=== Begin Enclosure ===

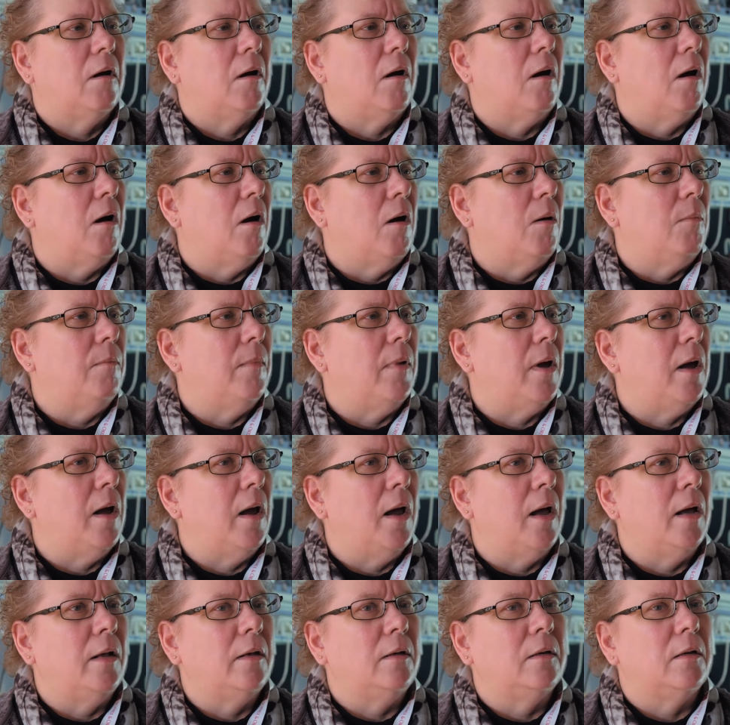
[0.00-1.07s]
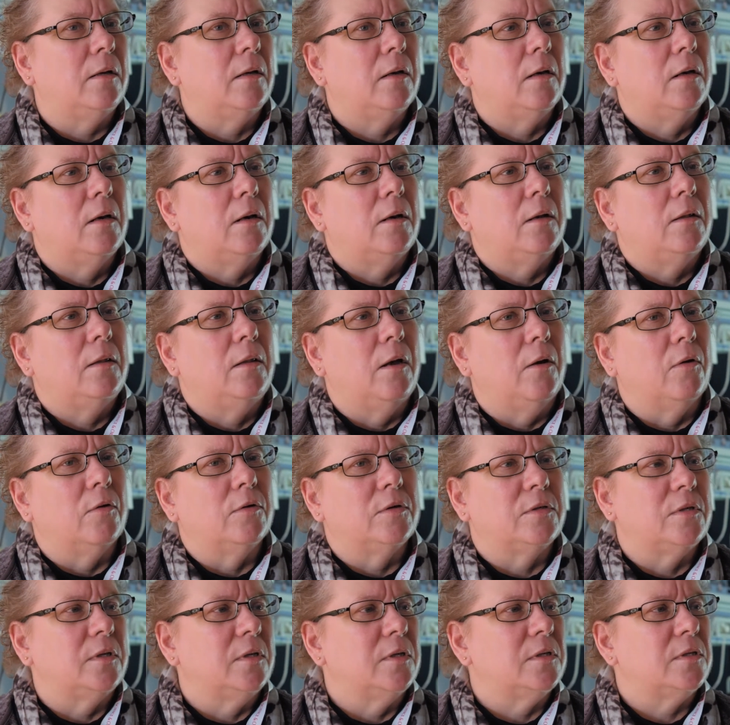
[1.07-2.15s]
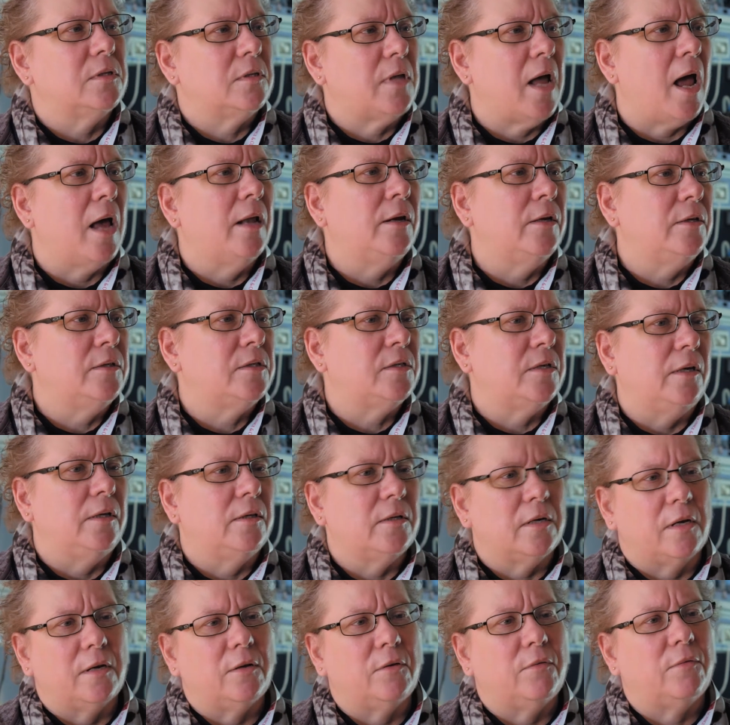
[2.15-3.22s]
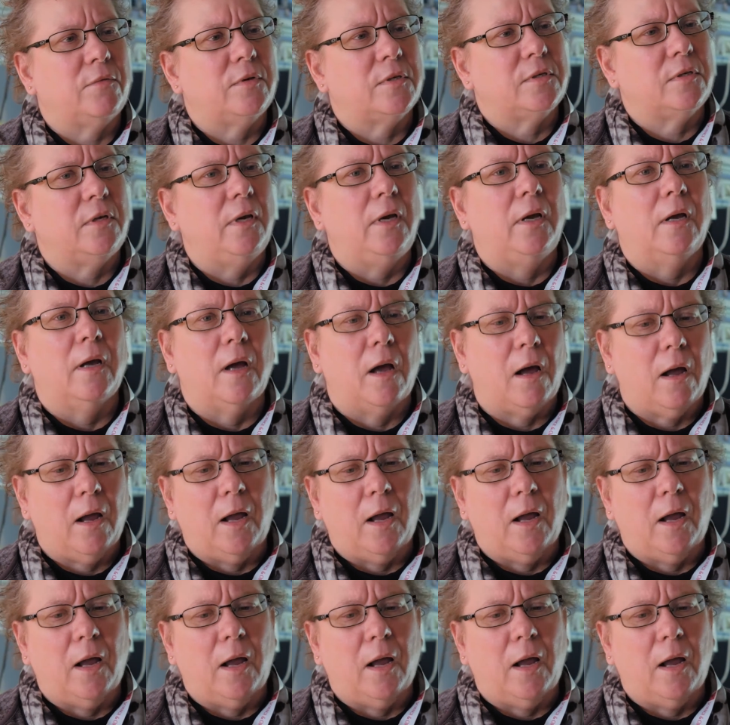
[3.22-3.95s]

And there's this tendency to see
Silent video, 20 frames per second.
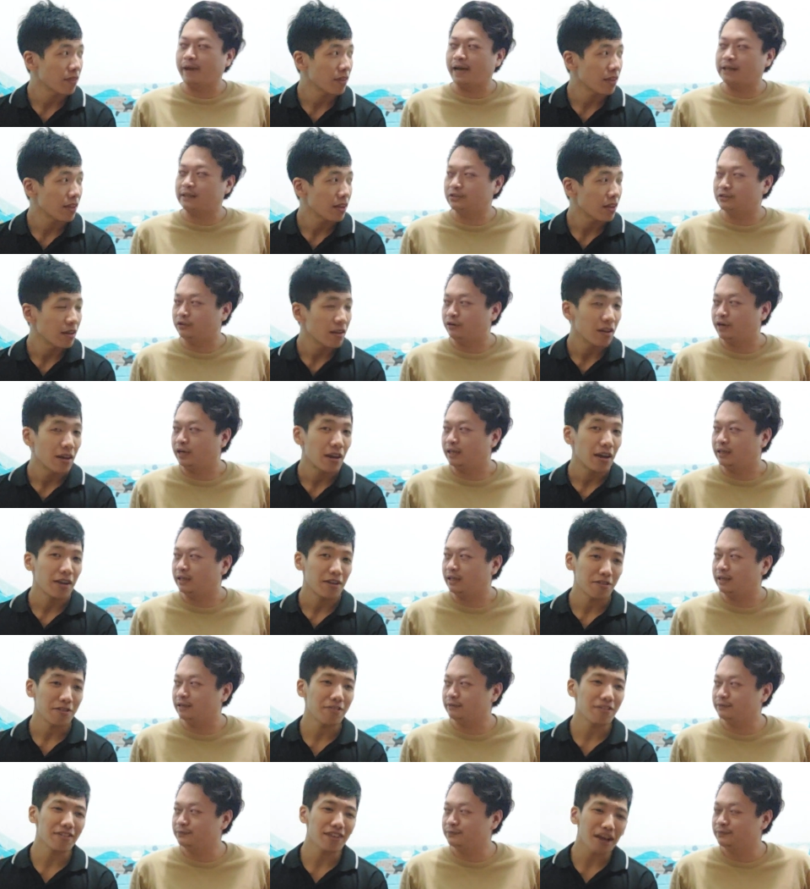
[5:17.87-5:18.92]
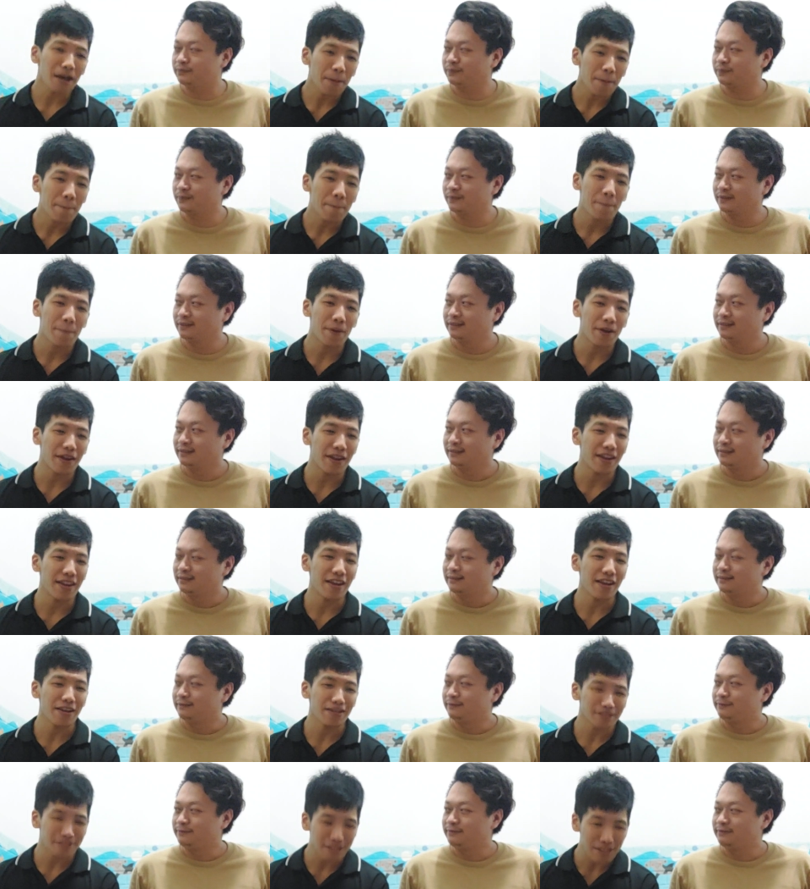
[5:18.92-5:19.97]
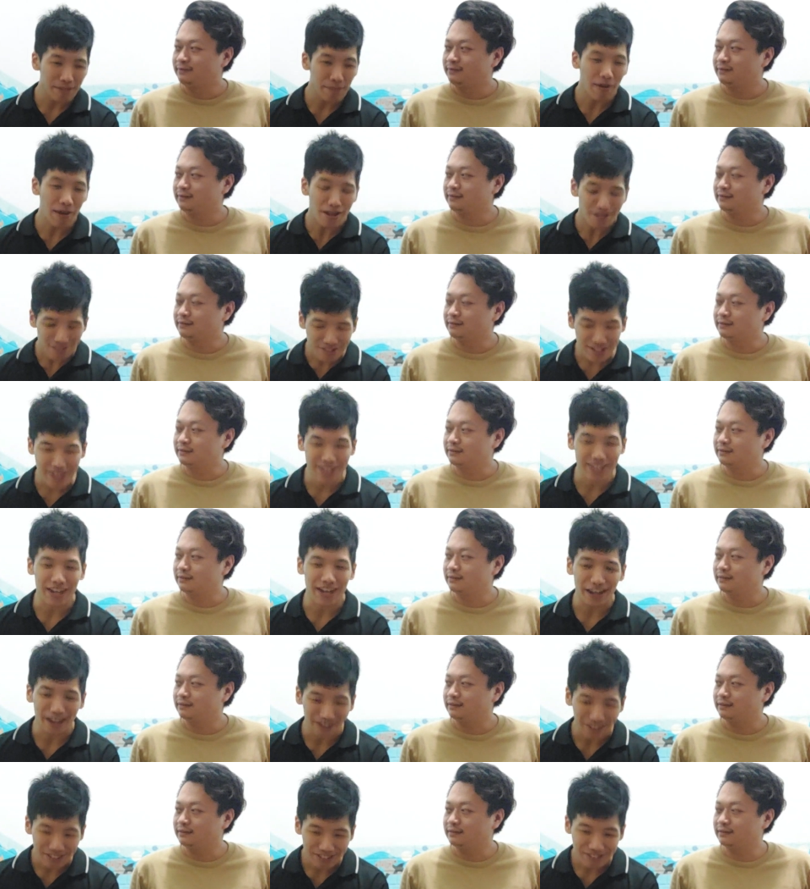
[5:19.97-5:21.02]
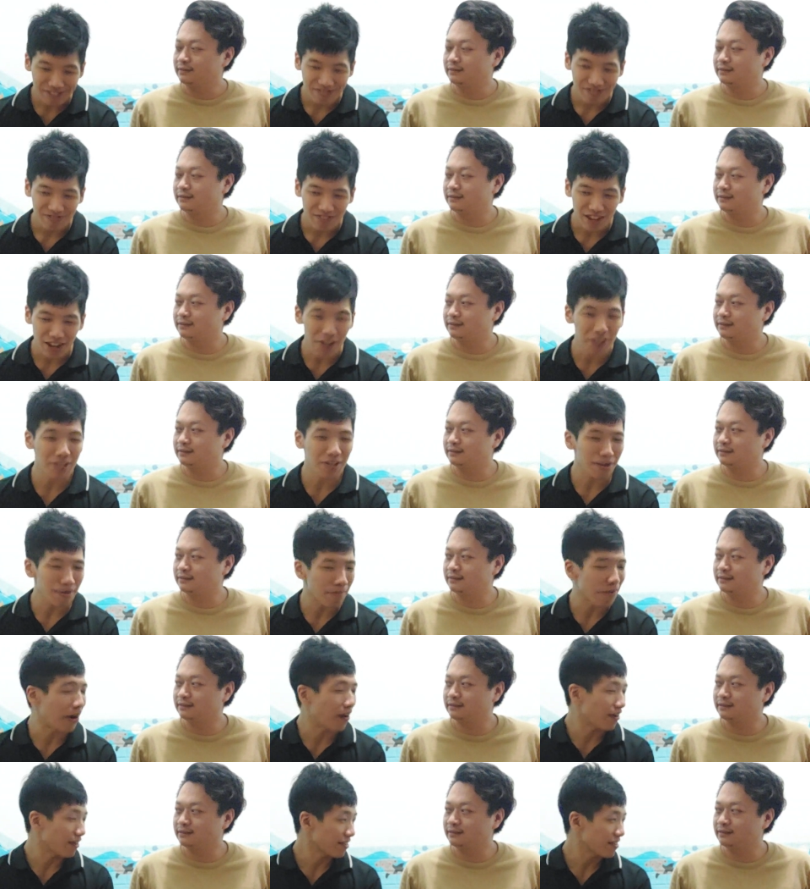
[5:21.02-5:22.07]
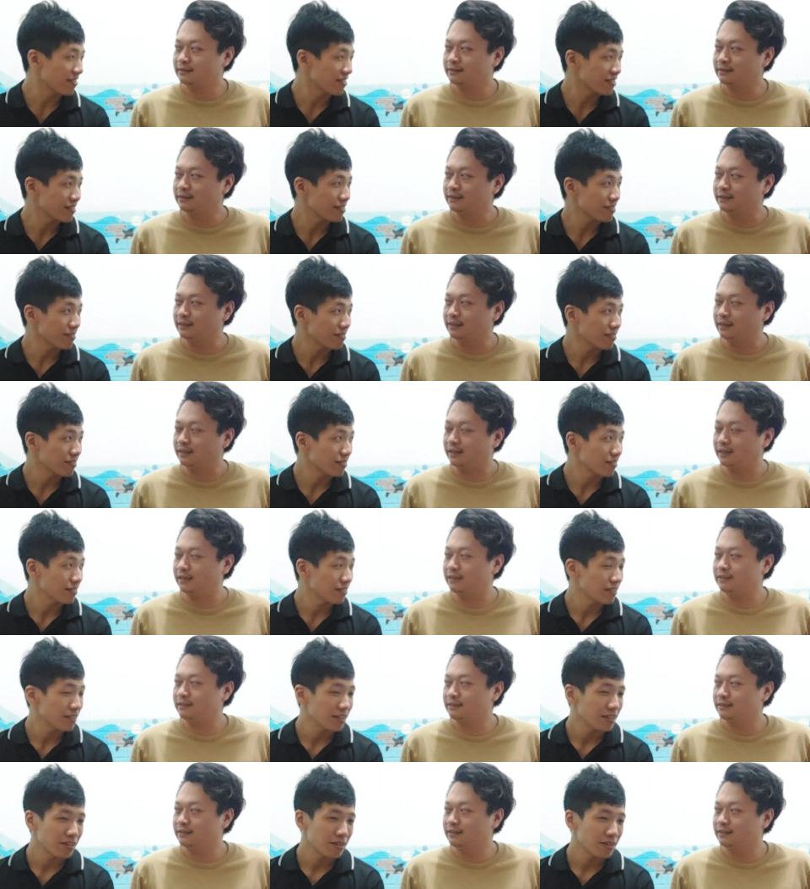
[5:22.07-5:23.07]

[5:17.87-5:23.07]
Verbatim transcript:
Speaker 1: back to her like that. Yeah, but deep inside, I think about it. Yeah.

=== End Enclosure ===

The required output is the line containing "[5:19.97-5:21.02]" plus every line after it to the end of the data, copied exactly and with no pictures.

* **Expected answer**:
[5:19.97-5:21.02]
[5:21.02-5:22.07]
[5:22.07-5:23.07]

[5:17.87-5:23.07]
Verbatim transcript:
Speaker 1: back to her like that. Yeah, but deep inside, I think about it. Yeah.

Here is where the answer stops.